The answer is the exact text of every line from the one that contains "(0.90 s to 1.80 s)" to the final line of the entries below, with pictures left out.

[Opening Data supplied section]

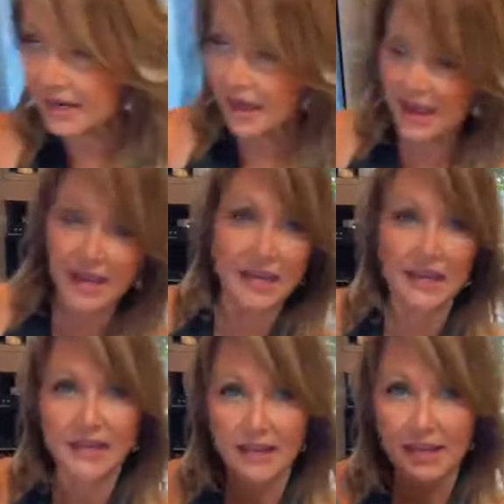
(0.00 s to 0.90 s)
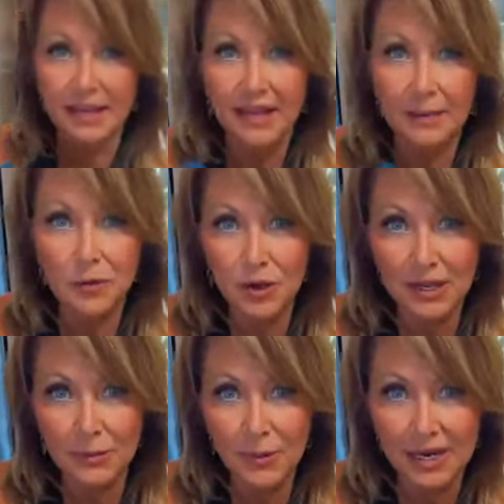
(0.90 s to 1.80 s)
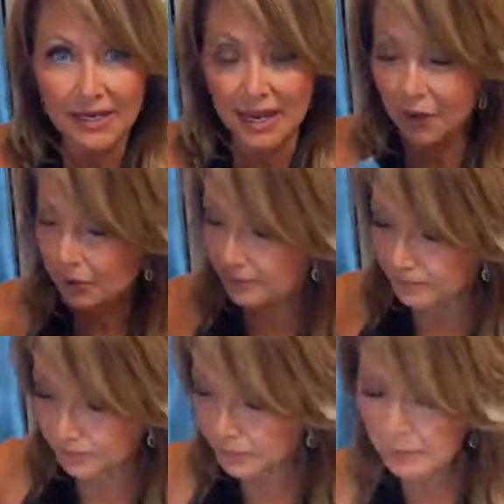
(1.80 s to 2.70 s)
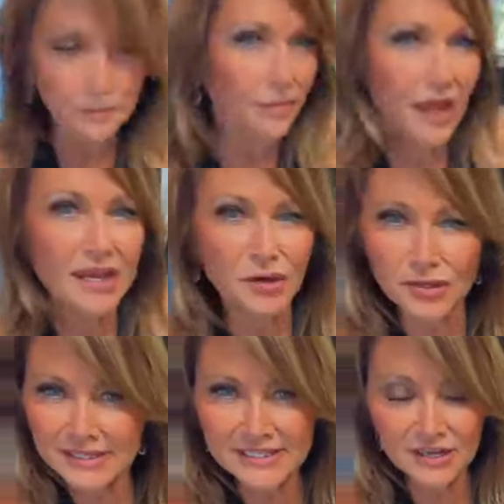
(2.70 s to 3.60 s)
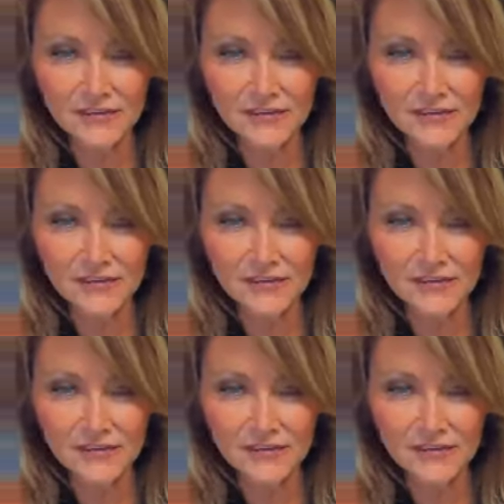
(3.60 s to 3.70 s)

that I am cooking right now. You could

[Closing Data supplied section]

Answer space:
(0.90 s to 1.80 s)
(1.80 s to 2.70 s)
(2.70 s to 3.60 s)
(3.60 s to 3.70 s)

that I am cooking right now. You could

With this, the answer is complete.